Supplementing AWS Console-configured EC2 tags to the tags of the EC2 object data collected by the collector.

Scenario One: Directly extract the Tags field from point.fields and add it to point.tags

Python
account = {
    'ak_id'     :  DFF.ENV('aws_develop_test')['ak_id'],
    'ak_secret' :  DFF.ENV('aws_develop_test')['ak_secret'],
}

collector_configs = {
    'regions': ['cn-northwest-1']
}

from guance_integration__runner import Runner
import guance_aws_ec2__main as main
from guance_integration__utils import json_loads

def add_tags(point):
    # If there are cloud resource Tags in point.fields, directly retrieve them.
    cloud_tags = json_loads(point['fields'].get('Tags'))
    if not cloud_tags:
        return point

    for t in cloud_tags:
        t_key = t['Key']
        t_v = t['Value']

        # Do not replace existing tags (case-sensitive)
        protected_tags = [k.lower() for k in point['tags'].keys()]
        if t_key.lower() in protected_tags:
            continue

        # Be cautious when adding tags starting and ending with double underscores. The following demo prohibits such additions.
        if t_key.startswith('__') and t_key.endswith('__'):
            continue

        point['tags'][t_key] = t_v

    return point

@DFF.API('AWS-EC2 Collection', timeout=3600, fixed_crontab='*/15 * * * *')
def run():
    Runner(main.DataCollector(account, collector_configs, after_collect=add_tags)).run()

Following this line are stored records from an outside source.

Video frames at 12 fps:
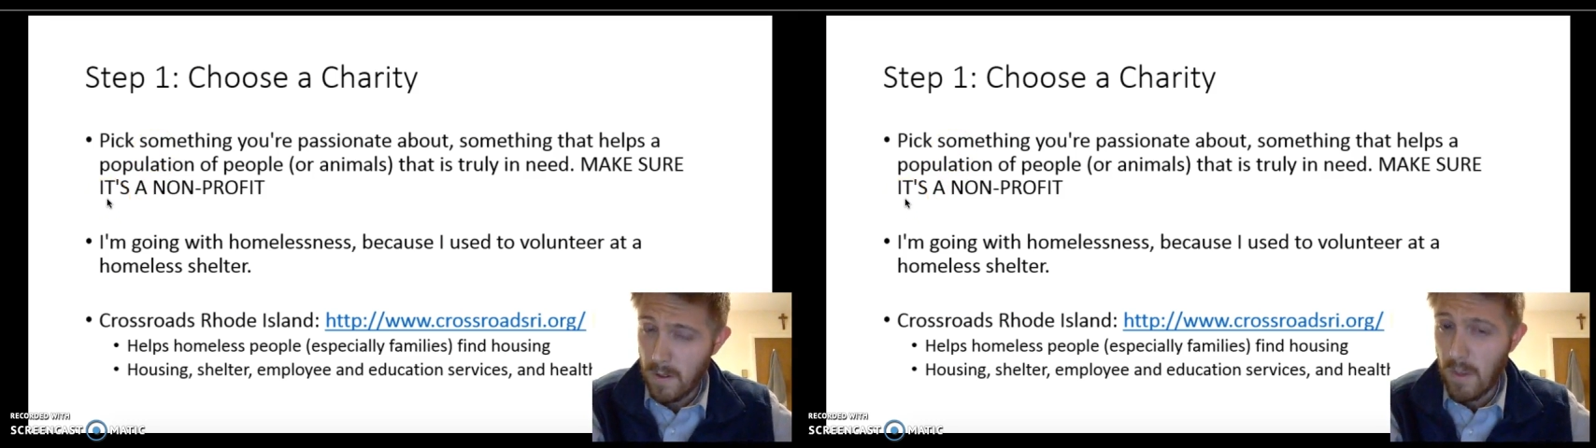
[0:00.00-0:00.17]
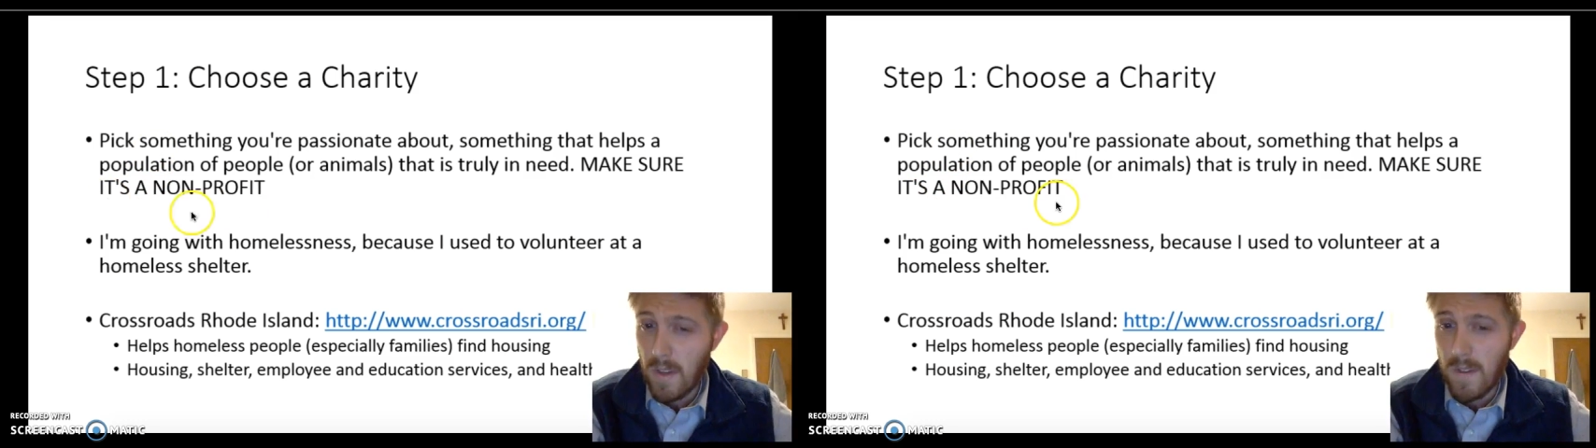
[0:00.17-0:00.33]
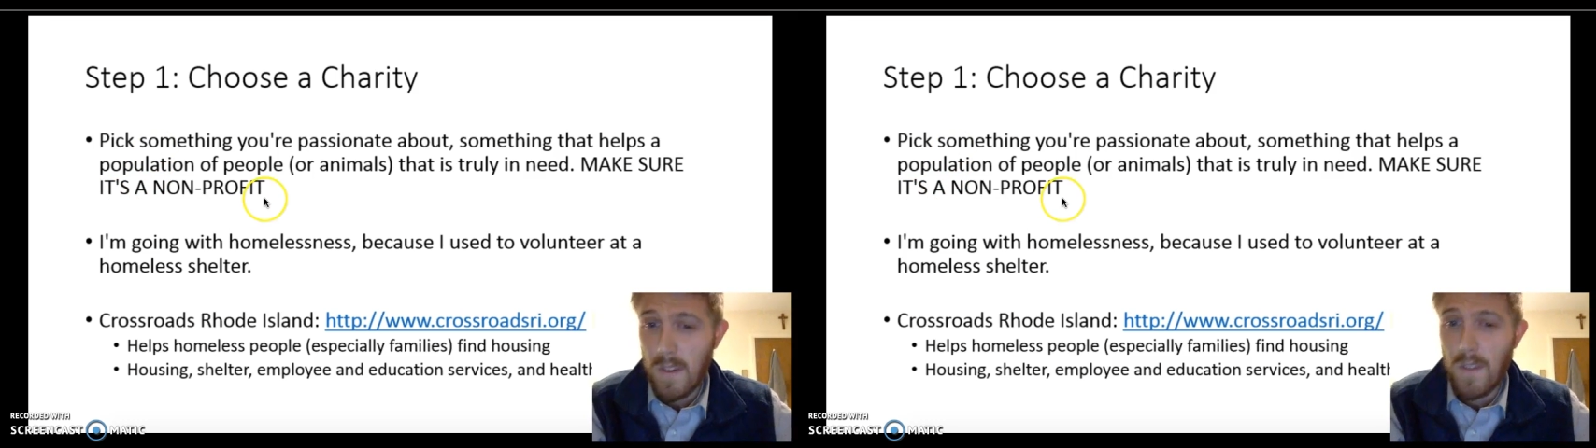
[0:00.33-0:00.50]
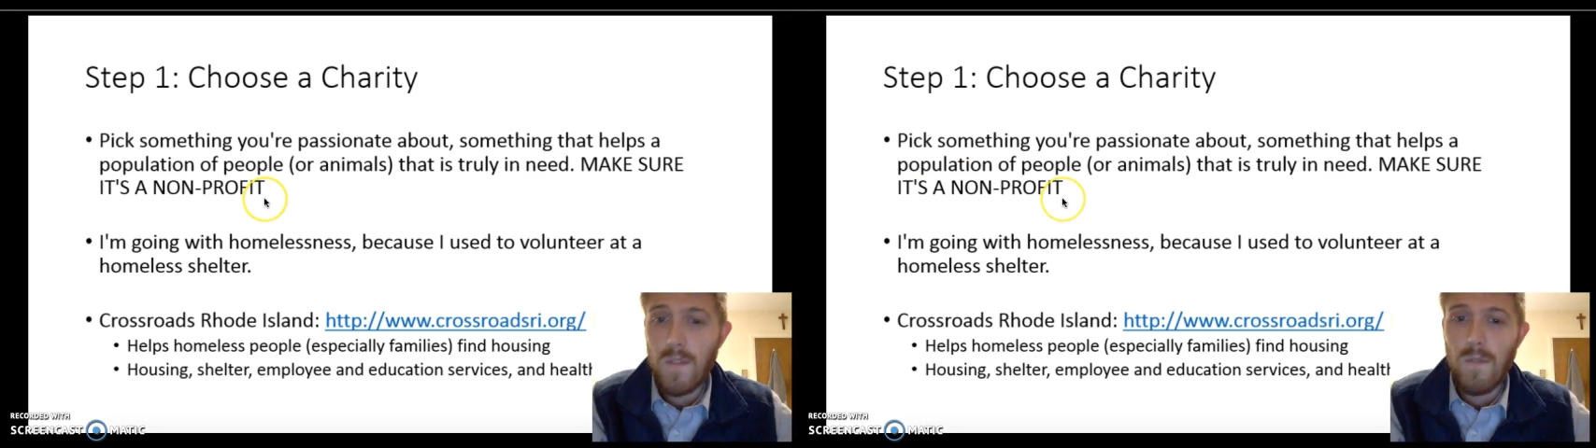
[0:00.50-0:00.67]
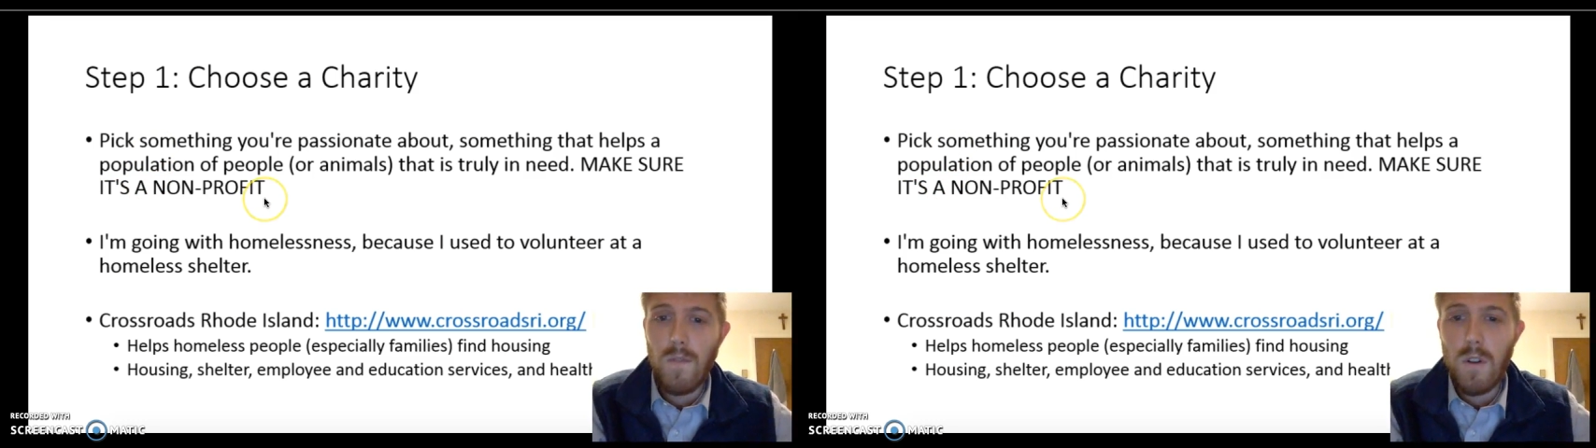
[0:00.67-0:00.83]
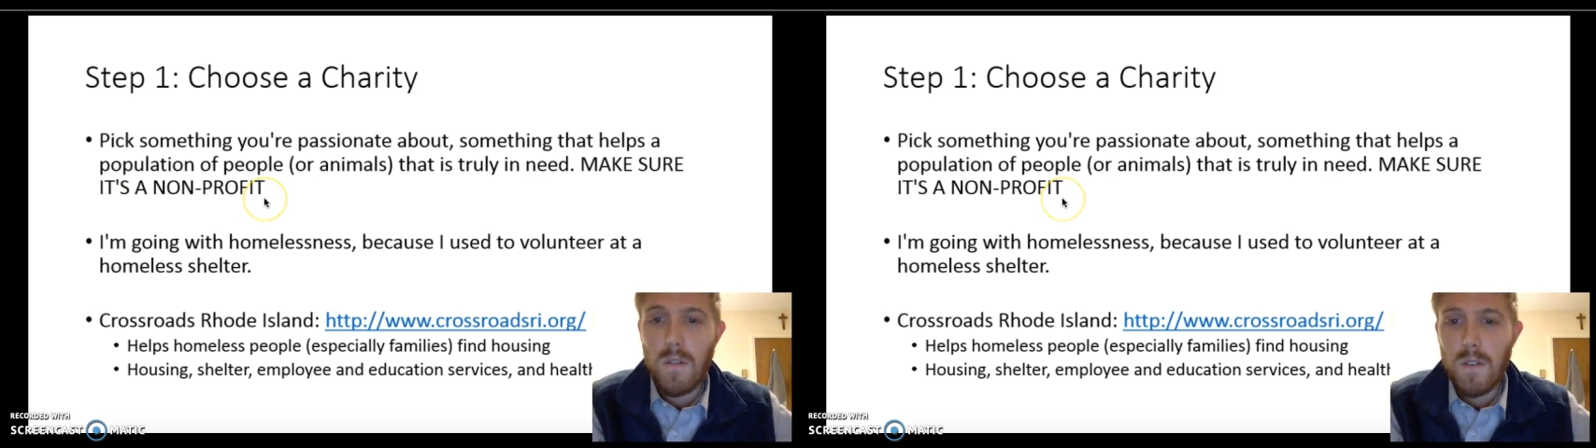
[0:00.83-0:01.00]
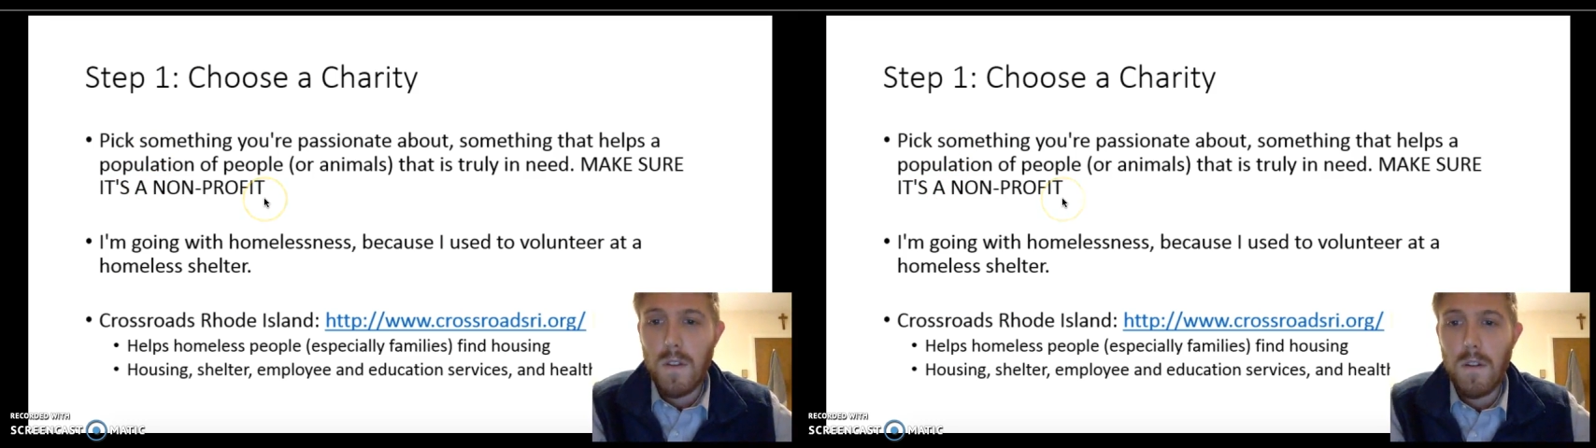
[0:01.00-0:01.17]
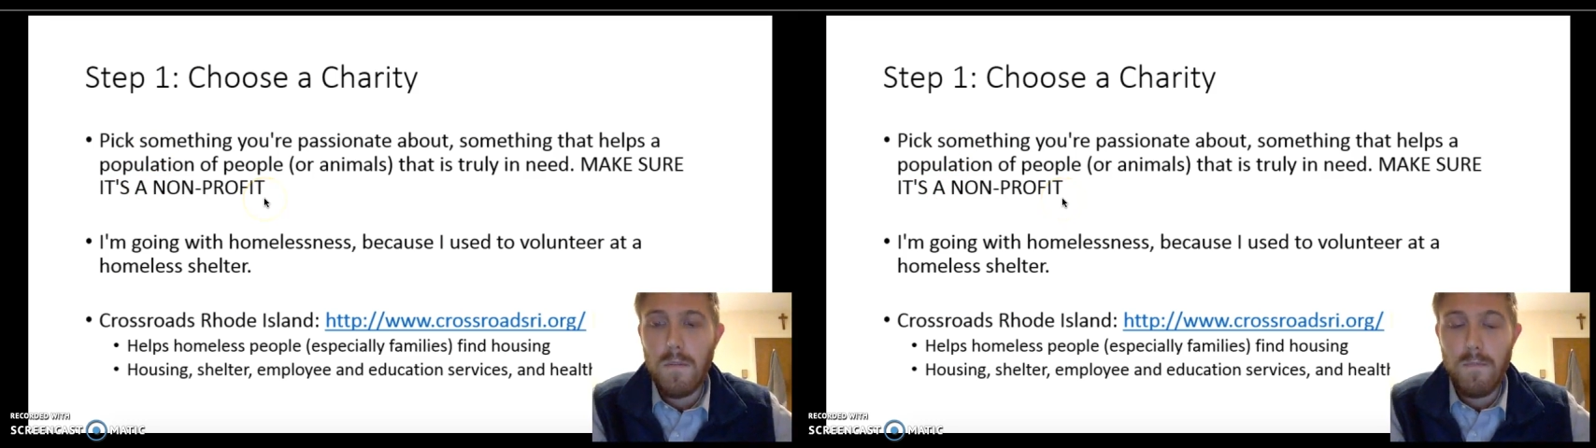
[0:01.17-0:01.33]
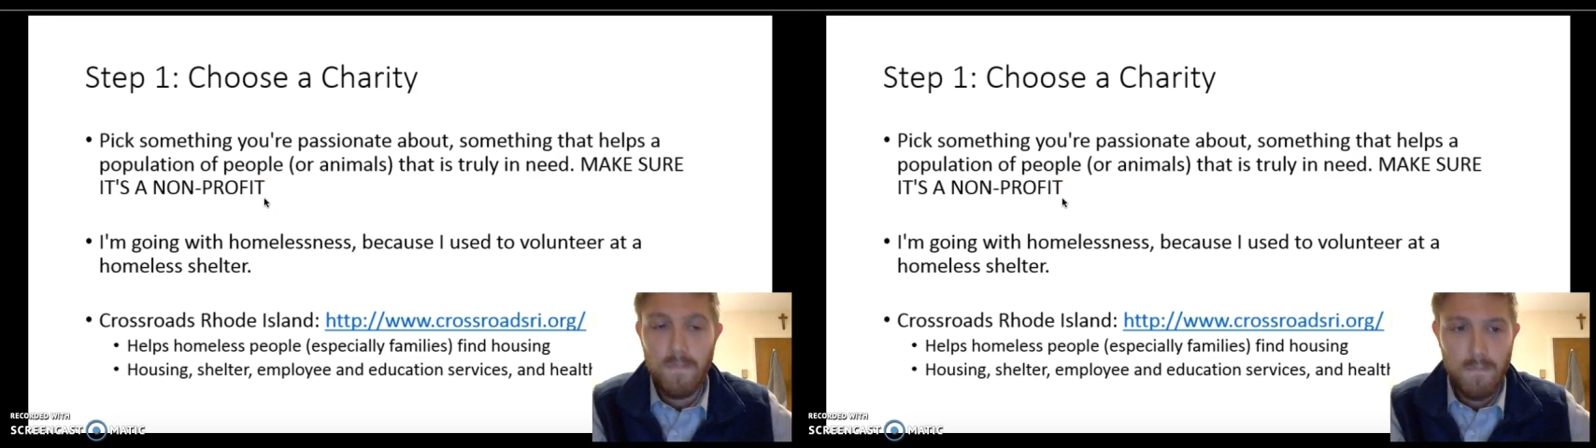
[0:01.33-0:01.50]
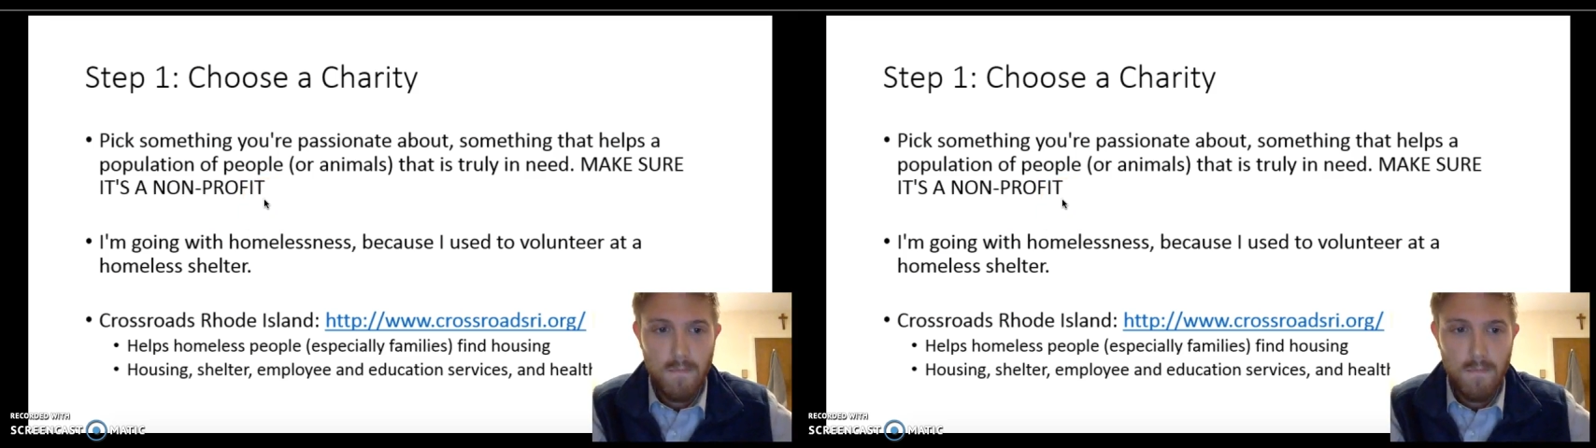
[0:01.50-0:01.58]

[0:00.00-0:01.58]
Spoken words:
because I used to volunteer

Scenario Two: Not all collectors have a Tags field in their point.fields (continuously supported...). If it is not supported, you need to obtain it from the cloud vendor’s open API (or possibly the customer's own API):

Python
account = {
    'ak_id'     :  DFF.ENV('aws_develop_test')['ak_id'],
    'ak_secret' :  DFF.ENV('aws_develop_test')['ak_secret'],
}

# Collector configuration
collector_configs = {
    'regions': ['cn-northwest-1']
}

from guance_integration__runner import Runner
import guance_aws_ec2__main as main
from guance_integration__utils import json_loads
from guance_integration__client import AWS

def add_tags(point):
    # If there are no cloud resource Tags in point.fields, call the cloud API to obtain them.
    client = AWS(**account)
    region_id = point['tags']['RegionId']
    instance_id = point['tags']['InstanceId']
    biz_params = {
        'Filters': [
            {
                'Name': 'resource-id',
                'Values': [
                    instance_id,
                ]
            }
        ]
    }
    api_res = client.do_api(action='describe_tags', product='ec2', region_id=region_id, **biz_params)
    if not api_res:
        return point

    cloud_tags = api_res.get('Tags')
    if not cloud_tags:
        return point

    for t in cloud_tags:
        t_key = t['Key']
        t_v = t['Value']

        # Do not replace existing tags (case-sensitive)
        protected_tags = [k.lower() for k in point['tags'].keys()]
        if t_key.lower() in protected_tags:
            continue

        # Be cautious when adding tags keys starting and ending with double underscores. The demo below directly prohibits such additions.
        if t_key.startswith('__') and t_key.endswith('__'):
            continue

        point['tags'][t_key] = t_v

    return point

@DFF.API('AWS-EC2 Collection', timeout=3600, fixed_crontab='*/15 * * * *')
def run():
    Runner(main.DataCollector(account, collector_configs, after_collect=add_tags)).run()

4. Key Points to Note

In cloud product collectors, custom object tags are automatically added to associated Metrics tags. Therefore, if you enable both the custom object collector and the cloud monitoring collector and need to supplement tags, you only need to supplement the object collector.
When adding tags to the reported data of the collector, pay special attention to certain fields that cannot be overwritten, such as the name field of custom objects. It is recommended to follow the examples provided: if the original data tags contain the same key, do not add them again to prevent unexpected situations.
The function assigned to after_collect only accepts one parameter point. After processing point, the function must return one or more points. If there is no return or an error occurs during processing, the raw data will be reported without any function handling. When the after_collect function is defined but invalid, first check for this possibility.